Required action
Set down each entry as it stands. Skip the pictures.

(Collected data)
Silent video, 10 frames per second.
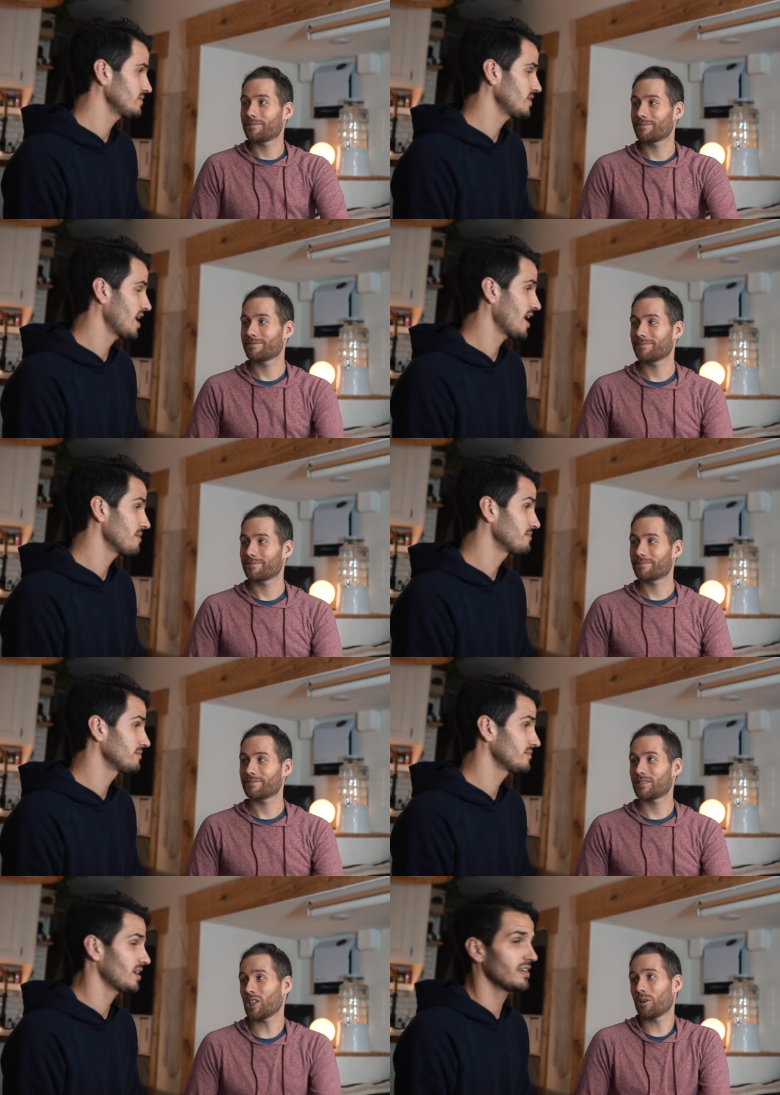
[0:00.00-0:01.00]
Speaker 1: Yeah.
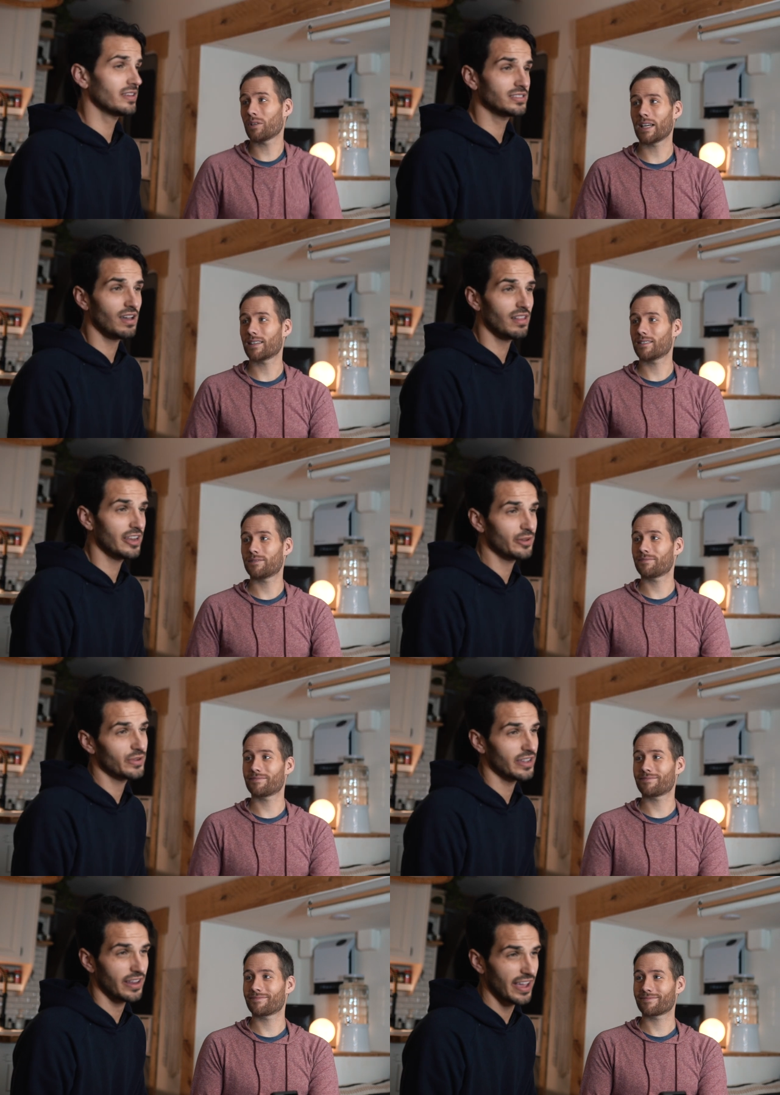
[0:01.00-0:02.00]
Speaker 2: So and that's like, all
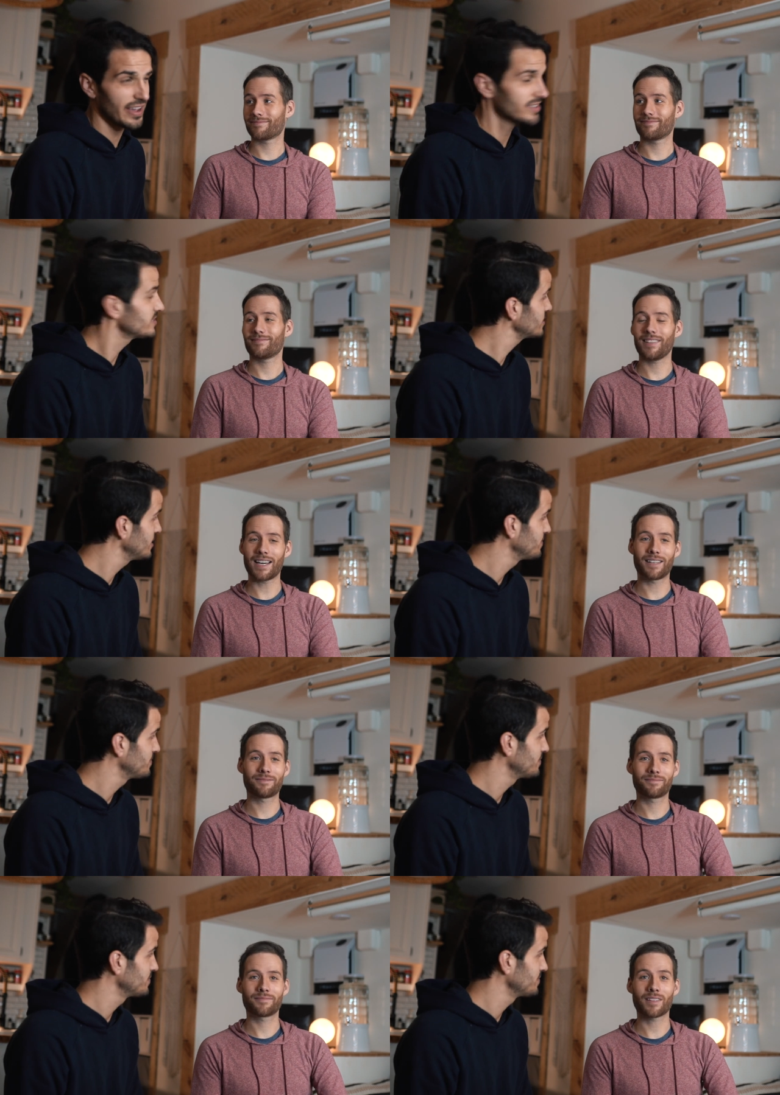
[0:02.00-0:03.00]
anyone can ask. Yeah.
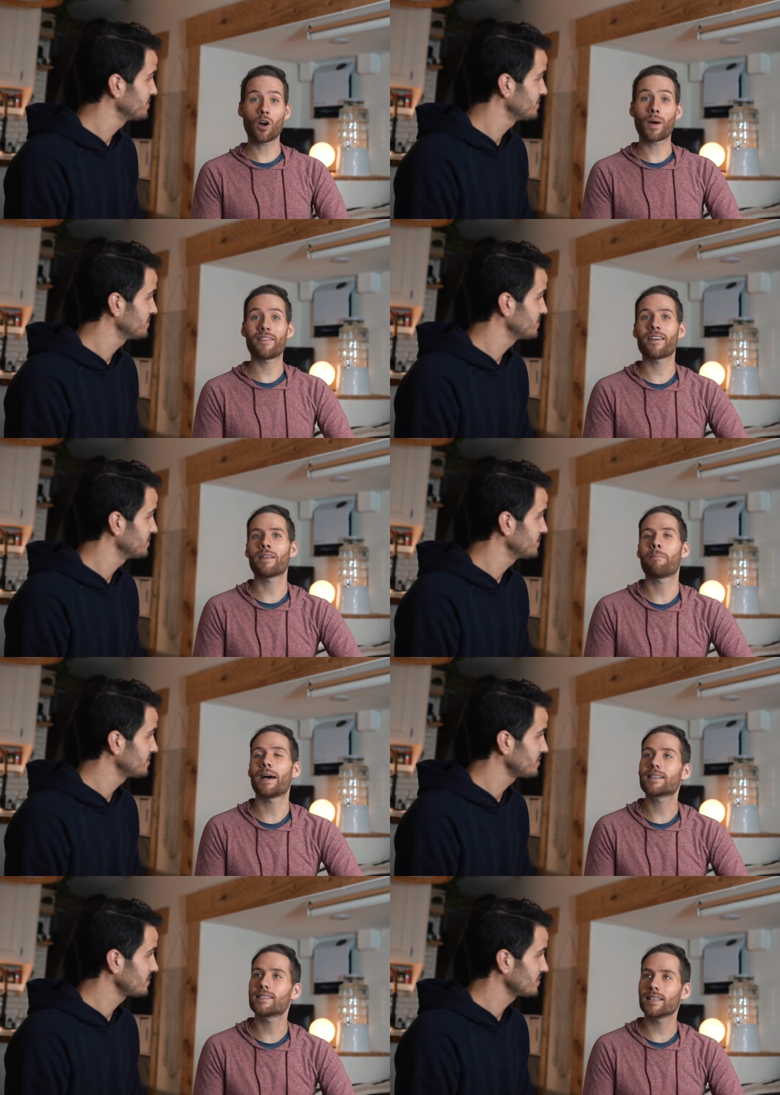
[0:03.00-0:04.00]
Speaker 1: Oh, and then the
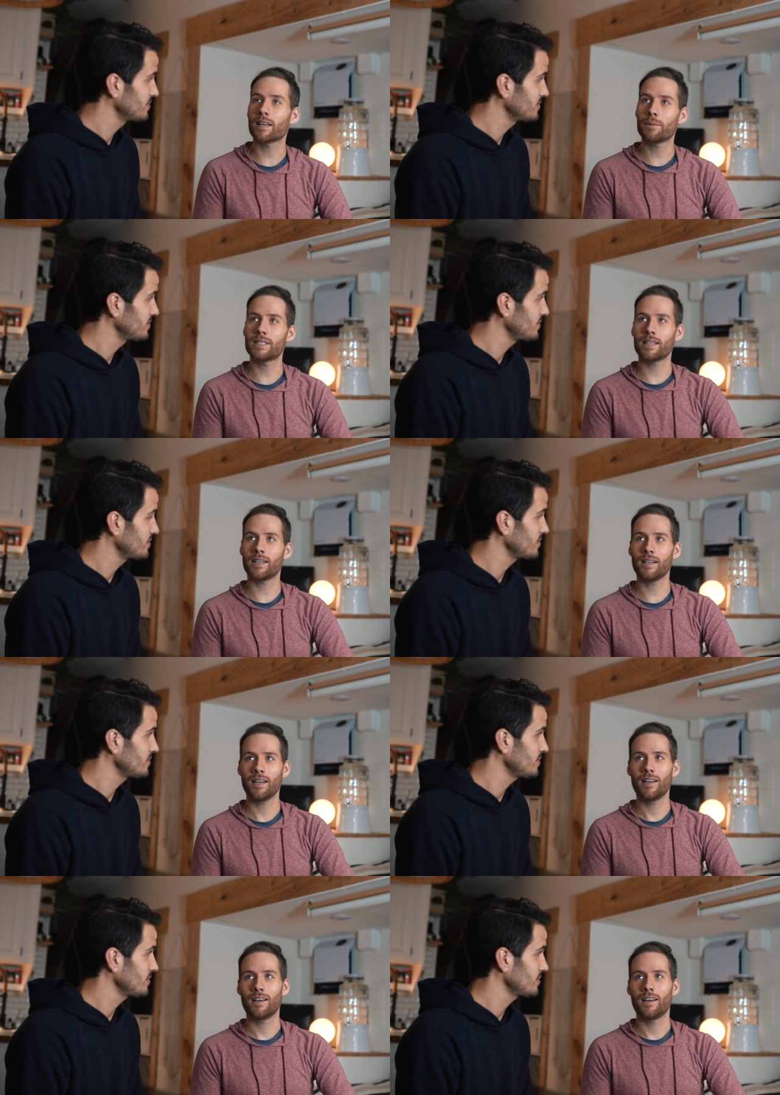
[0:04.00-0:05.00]
best thing that we did
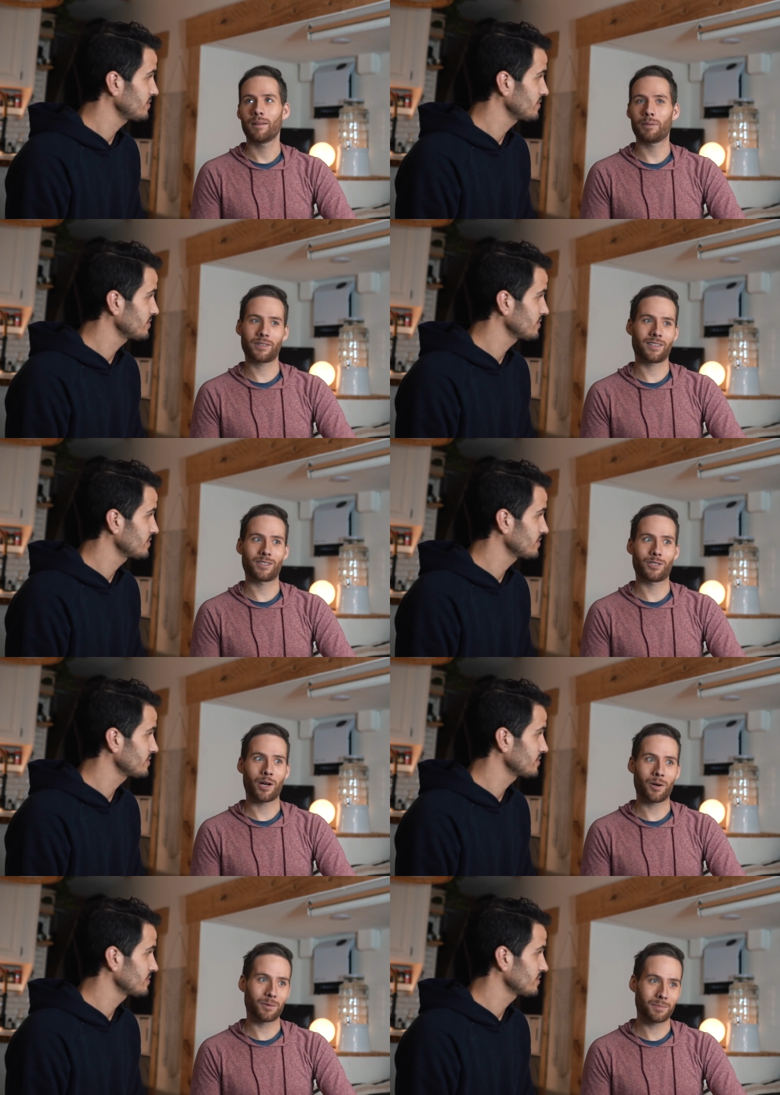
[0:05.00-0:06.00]
building the
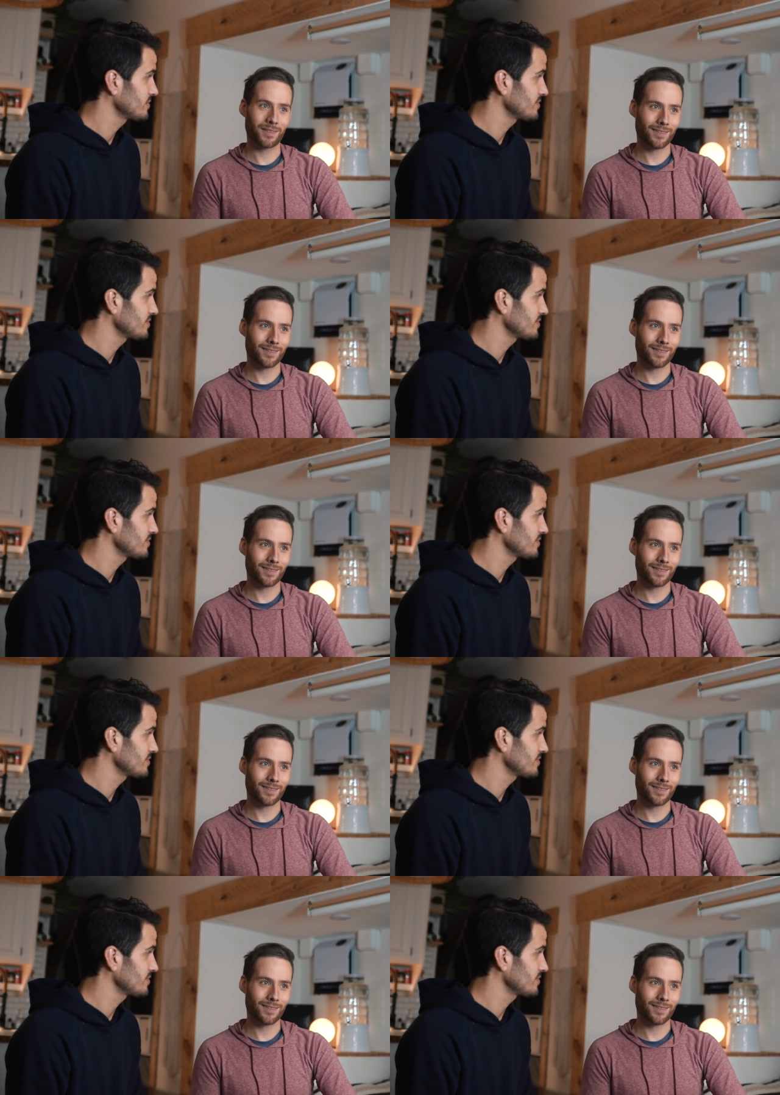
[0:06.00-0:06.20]
dome.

Written answer
Silent video, 10 frames per second.
[0:00.00-0:01.00]
Speaker 1: Yeah.
[0:01.00-0:02.00]
Speaker 2: So and that's like, all
[0:02.00-0:03.00]
anyone can ask. Yeah.
[0:03.00-0:04.00]
Speaker 1: Oh, and then the
[0:04.00-0:05.00]
best thing that we did
[0:05.00-0:06.00]
building the
[0:06.00-0:06.20]
dome.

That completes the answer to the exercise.